Mediation: It is an ADR process where a neutral third party that is mediator tries to settle the disputes with the consent of both the parties. It is a process where two or more people involved in disputes come together to try and find a fair and workable solution of their disputes. This process is done by mediator who is a neutral third party.
Though Arbitration and Mediation are the process of Alternative Dispute Resolution, they are different from each other.
1. In case of Arbitration, the Arbitrator decides the matter of disputes after observing the circumstances and fact. In case of Mediation a neutral third party is appointed as a mediator and helps to the parties in disputes to solve their matter. Here the mediator works as a facilitator. They do not give any decision but help each party to come to an end of the disputes.

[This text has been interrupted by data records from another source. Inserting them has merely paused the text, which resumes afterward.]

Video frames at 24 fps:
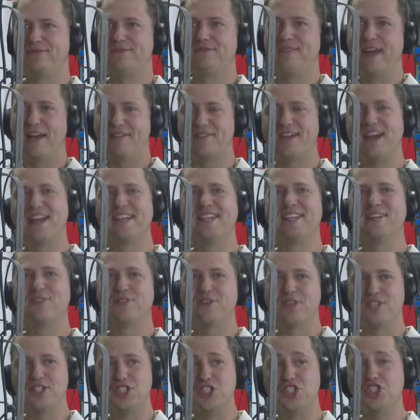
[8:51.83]
I've got
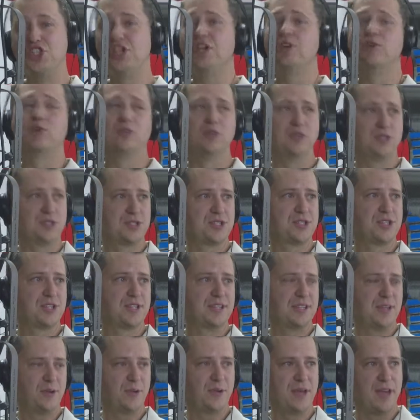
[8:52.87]
different generals
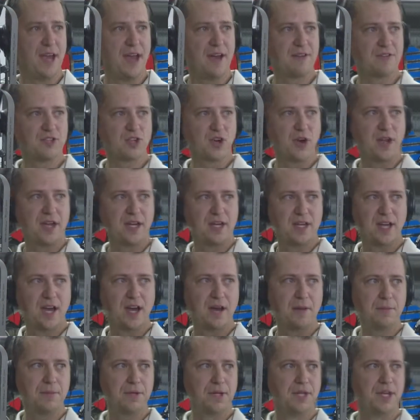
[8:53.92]
that we have trained
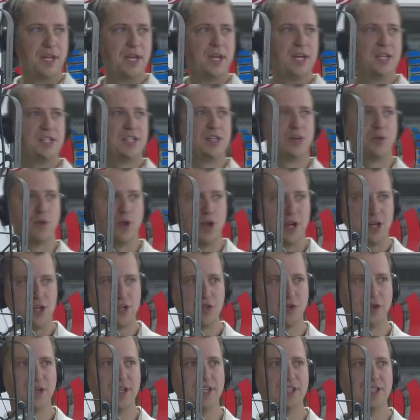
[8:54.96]
up to run
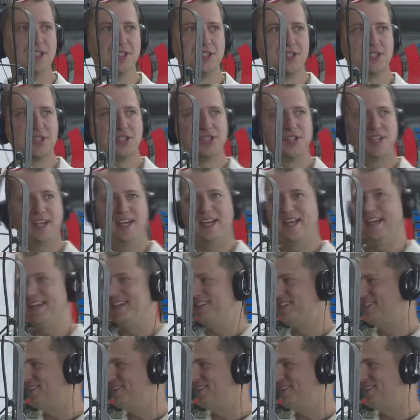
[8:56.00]
drills and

2. Arbitration is less expensive process than court proceeding but it is more expensive process than Mediation. On the other hand mediation is less expensive than litigation and arbitration.
3. The Arbitration proceedings are governed by the provisions of the Arbitration and Conciliation Act, 1996.But the proceeding of Mediation are not governed by any specific act or statute and it is flexible.
4. The decision of the Arbitrator is binding in nature but the decision which is made in the process of mediation is not binding in nature.
The similarity between the arbitration and mediation is that both are the Alternative Disputes resolution process and both are less time consuming process rather than litigation. In both cases a third party is selected to resolve the disputes of the parties, one’s decision is binding ( Arbitration) and other is not binding in nature(Mediation). The mediator helps two parties in disputes to resolve their problems.
Alternative Disputes Resolution has been present in India for many years but it found a boost in recent times. This Alternative Disputes Resolution process is more applicable to the Civil Proceedings. If a question is asked which is better or more preferable between mediation and arbitration, the answer may be the mediation because it is a flexible process. It is cheaper than any other processes and the mediator helps the parties to find better solutions of their problems. Mediator does not force parties to listen to their solutions or choose their suggestion but it acts as a facilitator to resolve their problems by negotiation and communication skills. With time, more amendments and more case laws will appear that will help India at par with international standards of alternative disputes resolution.